Slowly, he saw changes in the classroom, like a four-year-old who only spoke Mandarin Chinese and became a multilingual five-year-old ready for kindergarten. Inspired by these changes, he returned to Georgetown — and he returned with a mission, Center for Research and Fellowships Director Lauren Tuckley says.
“When I first met Michael, I was immediately struck by his sensitivity to life, an extraordinary perceptiveness that makes him not only extremely empathetic but keenly adept at making connections across disparate realms of knowledge,” she says. “The future of early childhood education in our country could not be in better hands.”
A Cause for Care
Lundgren was determined to pursue a career in education, one that could transform early childhood education in particular. He interned at DC Public Schools in the Urban Education Leaders Internship Program (UELIP), which offers first-hand experience in the District’s education system. Through UELIP, Lundgren developed policy recommendations for supporting school-based coordinators.

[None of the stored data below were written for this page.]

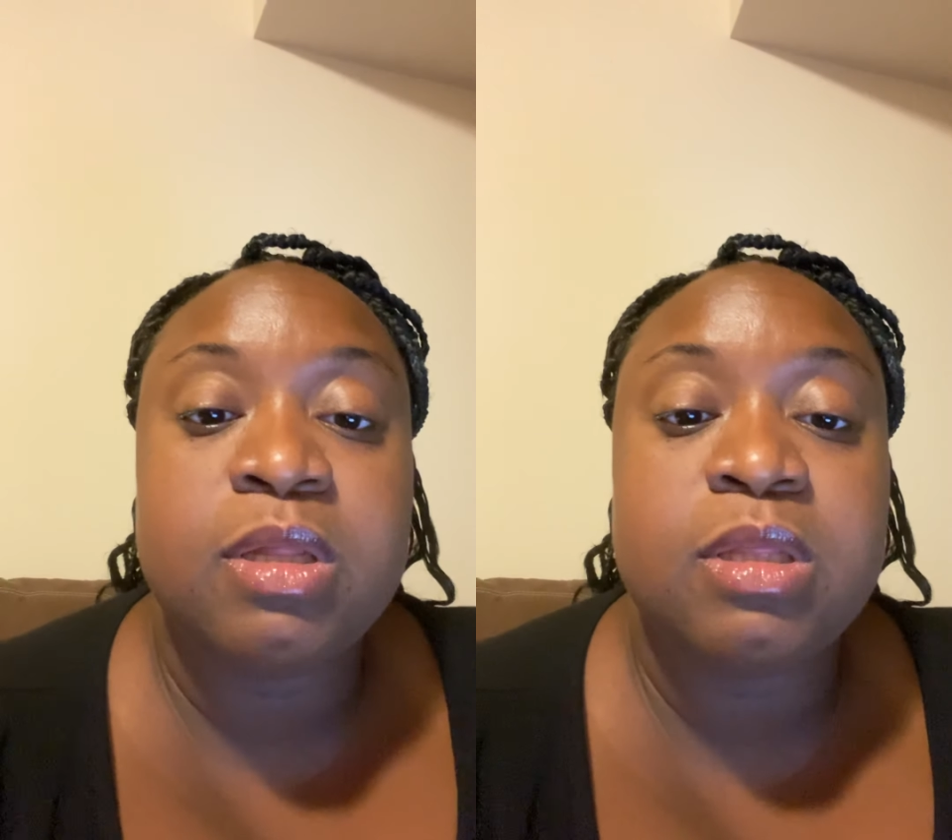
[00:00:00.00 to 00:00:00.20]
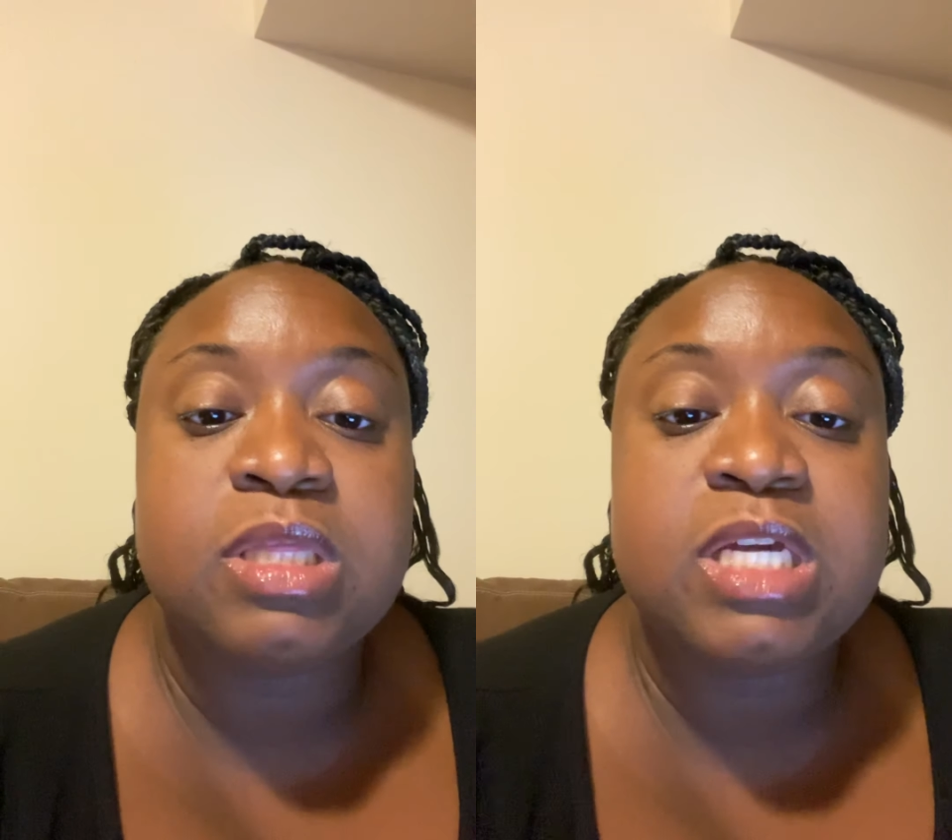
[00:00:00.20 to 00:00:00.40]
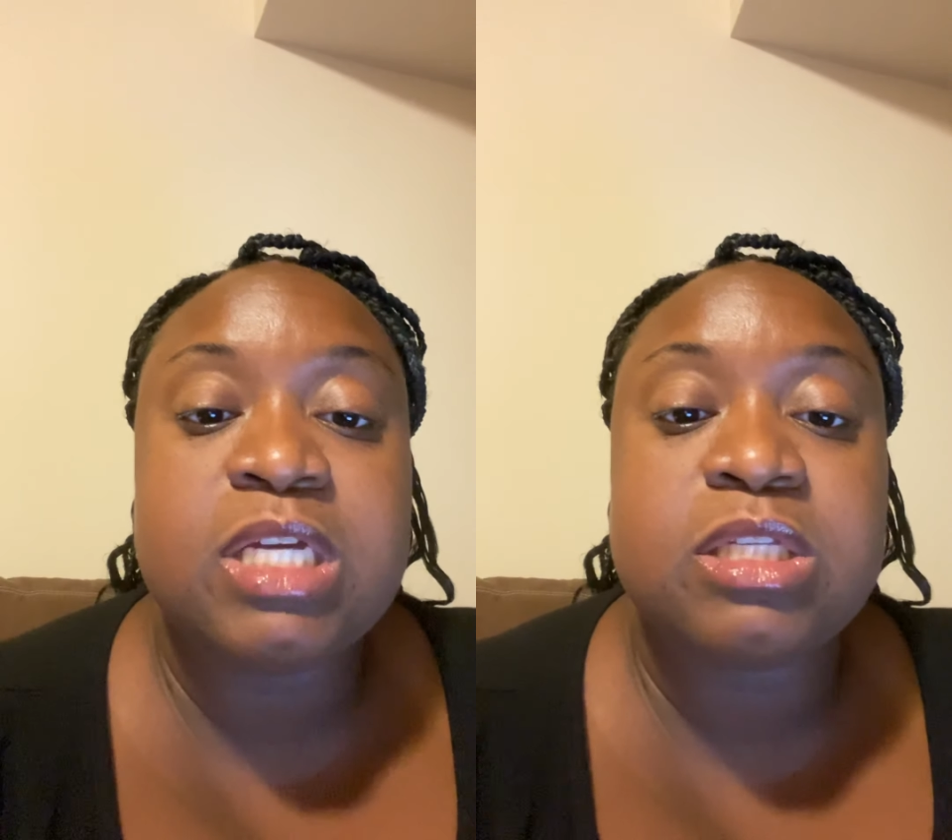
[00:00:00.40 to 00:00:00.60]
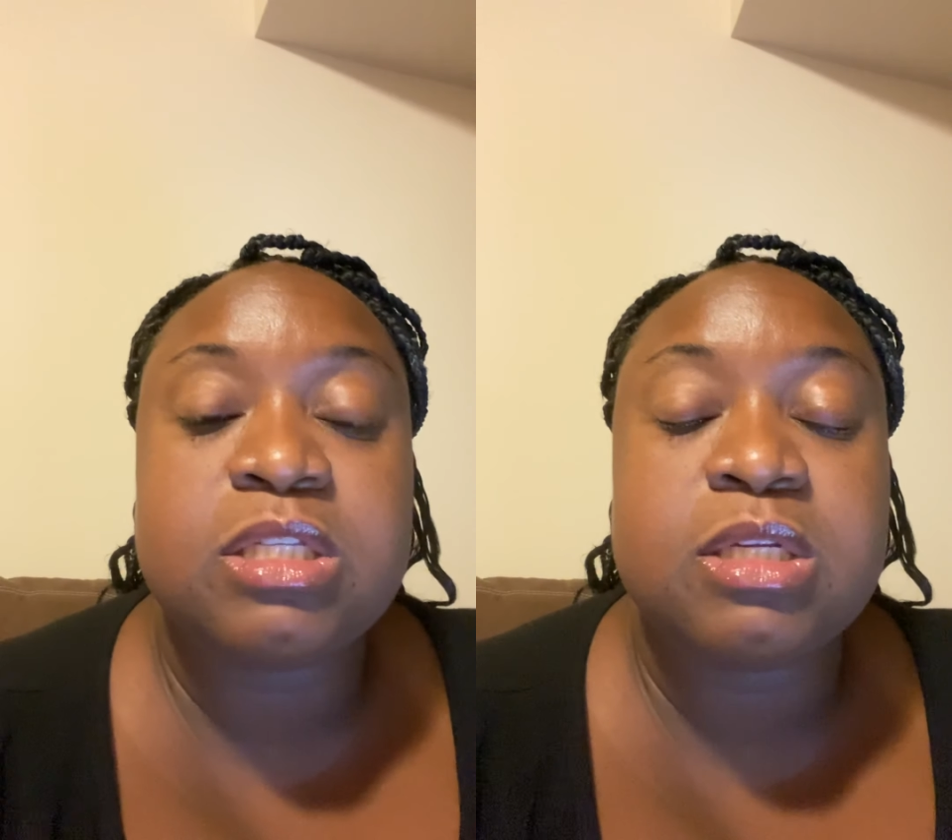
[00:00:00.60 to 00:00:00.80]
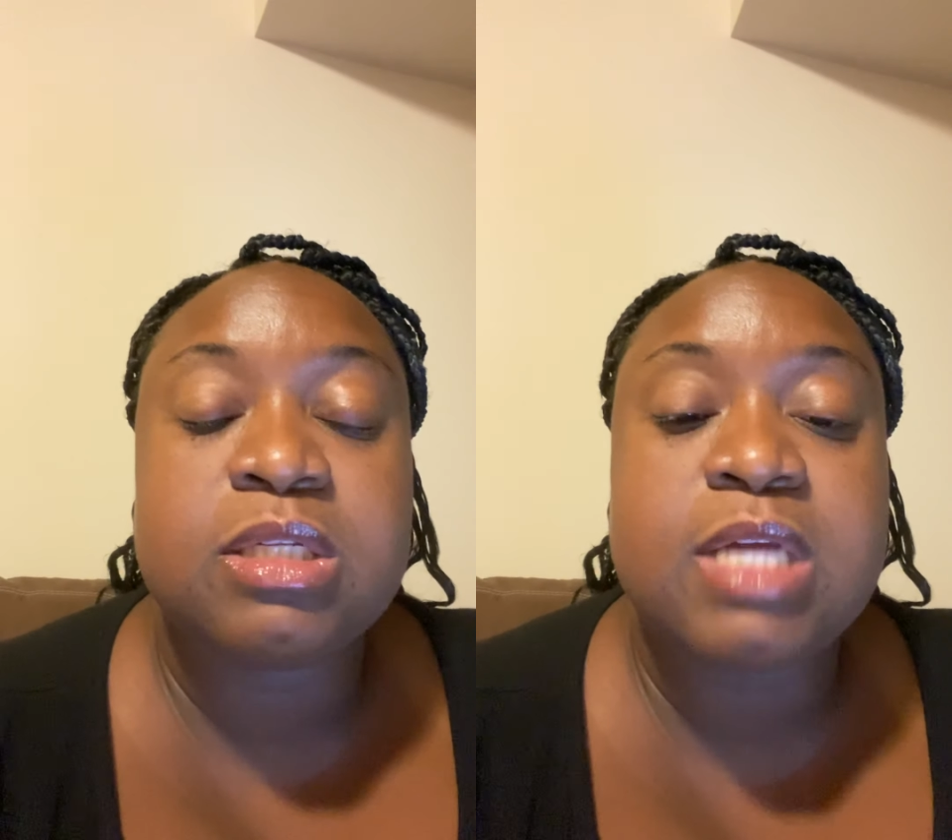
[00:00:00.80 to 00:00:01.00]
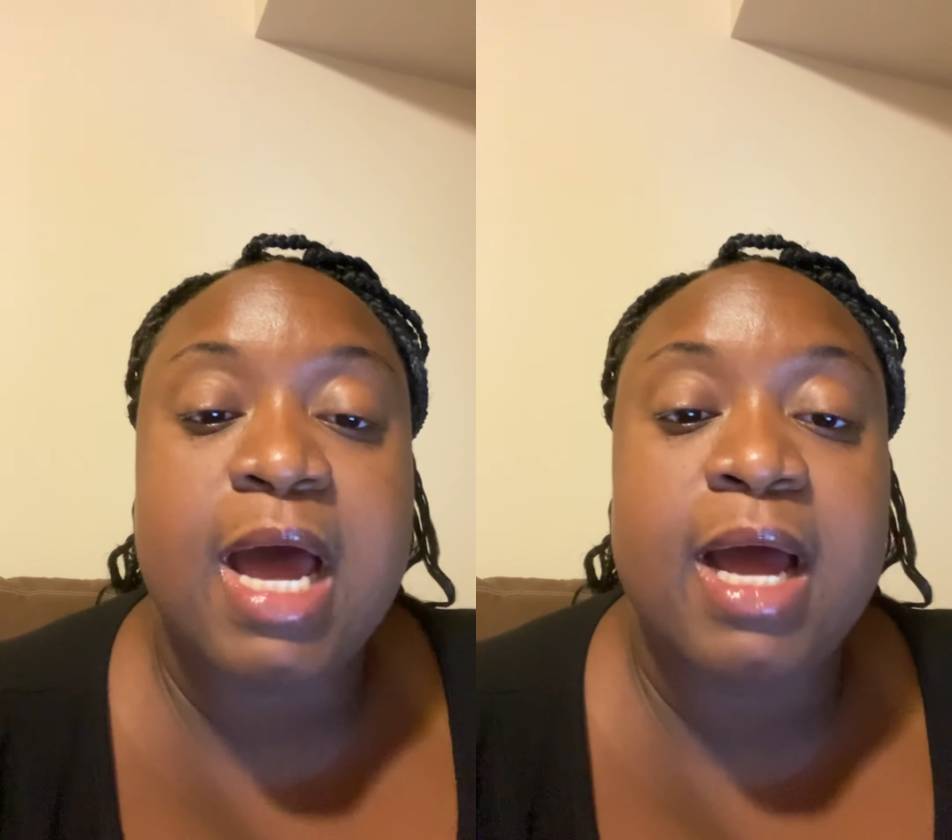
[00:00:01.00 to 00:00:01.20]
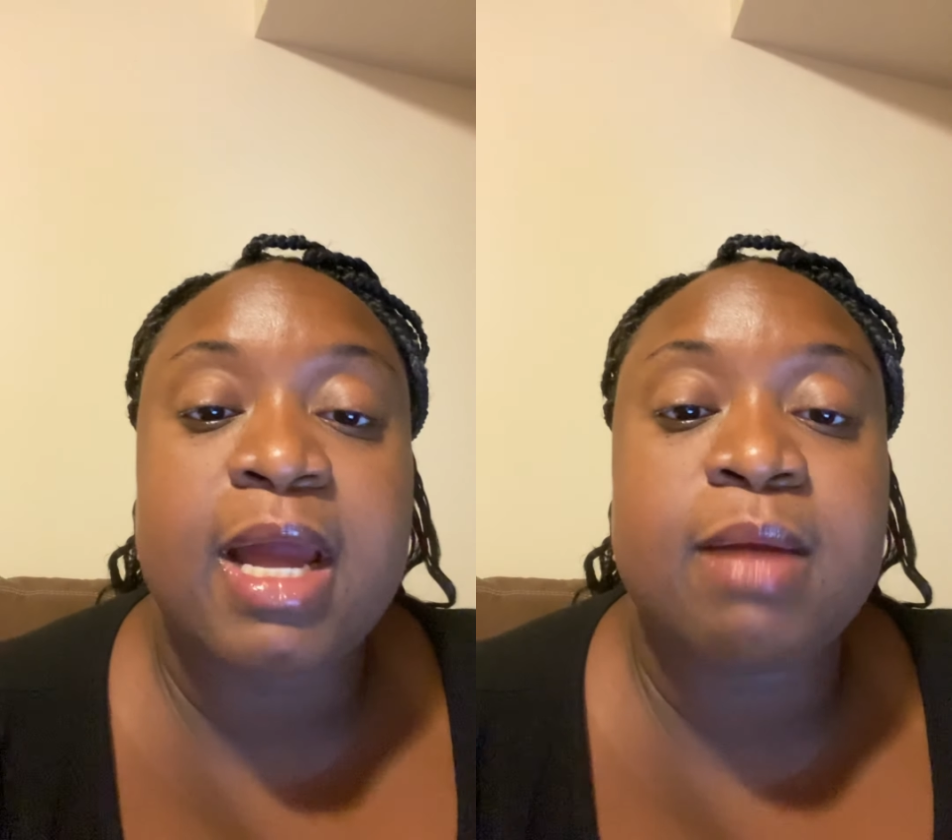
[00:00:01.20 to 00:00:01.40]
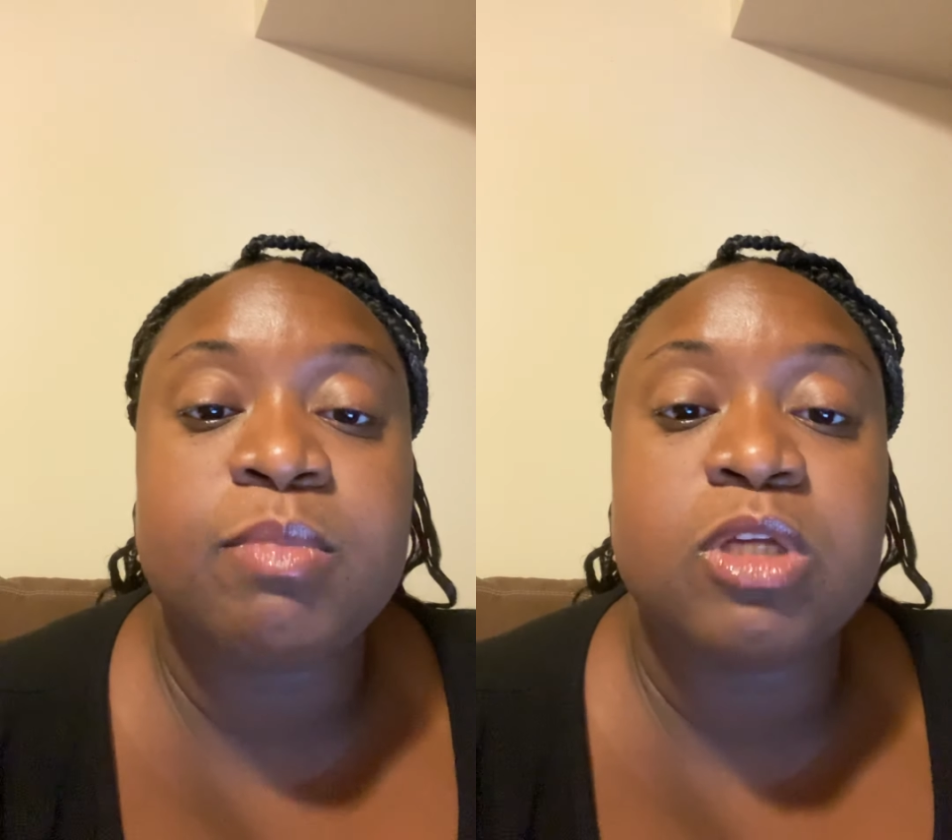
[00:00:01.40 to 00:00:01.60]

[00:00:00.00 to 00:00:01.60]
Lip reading: this time,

After graduation, he was selected for the Coro Fellowship in Public Affairs, a civic leadership program that encourages young people to hone their skills to affect positive change. Among different placements, he designed a policy for providing free, universal early childhood care and education to all families in St. Louis.
“His resulting report and presentation provided us with a roadmap for achieving this vision, from helping us understand and navigate precedent, providing program design recommendations and preparing us to conduct meaningful engagement with on-the-ground stakeholders,” said Cristina Garmendia, policy director to the President of the Board of Aldermen in St. Louis. “Michael is already a force for change.”

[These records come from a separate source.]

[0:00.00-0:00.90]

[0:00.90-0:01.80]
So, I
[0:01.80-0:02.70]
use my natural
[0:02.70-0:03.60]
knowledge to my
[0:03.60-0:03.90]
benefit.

After the fellowship, Lundgren reached out to Joan Lombardi, a veteran researcher in early childhood development who served as the first deputy assistant secretary for early childhood in the Obama Administration. Lombardi hired him as her research assistant, and he is now researching global examples of a community systems approach to child development. By looking at child development holistically, Lombardi is revolutionizing thinking about child development, and Lundgren’s research is playing a crucial role in developing effective policy solutions with this approach in mind.
“Michael has fully embodied the spirit of Georgetown’s core values: leadership in service of the greater good,” said Samuel Aronson, associate dean for the School of Foreign Service. “I know he’s destined to make a significant impact on every community lucky enough to have him as a member.” Aronson calls Lundgren the “most resilient and thoughtful person,” he’s ever advised in his 15 years at Georgetown.
For Lundgren, he’s determined to keep fighting for early childhood care and education – a cause he wants to work with other Marshall Scholars to champion. During his time as a Marshall Scholar, Lundgren wants to advocate for this transatlantic exchange of ideas on the issues that matter most to him by building relationships with leading early childhood experts and creating collaborative spaces to link practitioners in the U.S. and U.K.
“I have already benefited from UK-U.S. collaboration on a personal scale. I’ve learned from two mentors who are prominent early childhood experts—Naomi Eisenstadt in the UK and Joan Lombardi in the U.S.—each of whom led major child care programs for their respective governments. Our conversations have helped me identify a great need for transatlantic collaboration,” he says. “I will therefore use my time as a Marshall Scholar to work towards creating shared learning opportunities between the UK and U.S.”